Grell reels, black spots momentarily clouding her vision. She glances to her death scythe resting on the other side of the room — she doesn’t have a clear path to get to it, not with Sebastian in such close quarters.
“You bastard! How many times do I have to tell you, not my face!” she snarls furiously, darting to the side, fist swinging in a wide arc to drive the knuckle of her thumb into Sebastian’s gaping wound. The butler doesn’t even flinch. Grell's fist sinks into the bloody mess of flesh and sinew, her glove tearing as it snags on a jagged bone fragment within the abdominal maw. Sebastian bares his teeth like a rabid animal and emits an awful gravelly churning noise, somewhere between a whisper and a booming roar, between bile and magma, an ancient abyssal sound that fills the air like tar and smog.
“Sebastian— what are you doing!?” Ciel shouts from his spot on the floor. Sebastian’s head snaps to look at Ciel and he instantly wishes he hadn’t made a sound. Those blazing eyes look straight through him, simultaneously calculating and alert, wild and panicked. It reminds Ciel of a deer staring headfirst into a muzzle-flash of a gun, and also of the hunter taking the shot. He doesn’t see any signs of his butler behind that twisted gaze.
“Sebastian..?”
The young earl doesn’t have time to decipher the scene in front of him, however, as Sebastian roughly throws Grell to the side, sending her tumbling over the bed. He drops to all-fours and bolts directly towards Ciel, charging like a rabid beast that knows it is dying and seeks to take its predator down with it. Ciel’s hand flies to his face, tearing away his eyepatch. Ciel is scared, Ciel is panicking, Ciel is not in control of the situation, Ciel does not know if he can control Sebastian. Ciel is already dead. Ciel is not fine, he is frozen in fear on the floor — he has no choice.

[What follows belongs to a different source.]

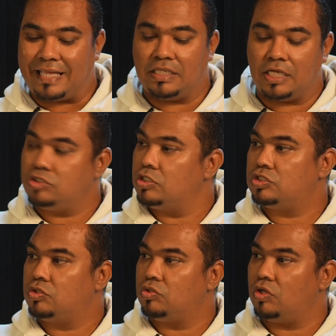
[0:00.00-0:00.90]
next to the
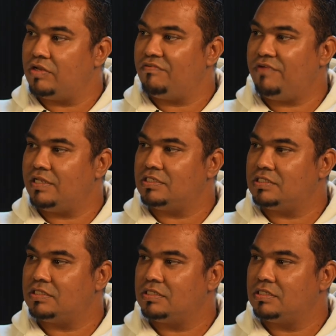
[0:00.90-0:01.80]
school on the fence.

“SEBASTIAN, STOP! SLEEP— THAT’S AN ORDER!” he screams.
Notes:
Woah, over 530 hits!! Thank you all so much for reading, and especially for all the kudos and kind comments! I really love hearing how people react to my work and get so excited every time I wake up to an email saying I have comments!
I'm going through a bit of a personal crisis at the moment which is why I've massively slowed down on my writing, but I'm still committed to seeing this story through! I've poured too much into this to just let it fizzle out now!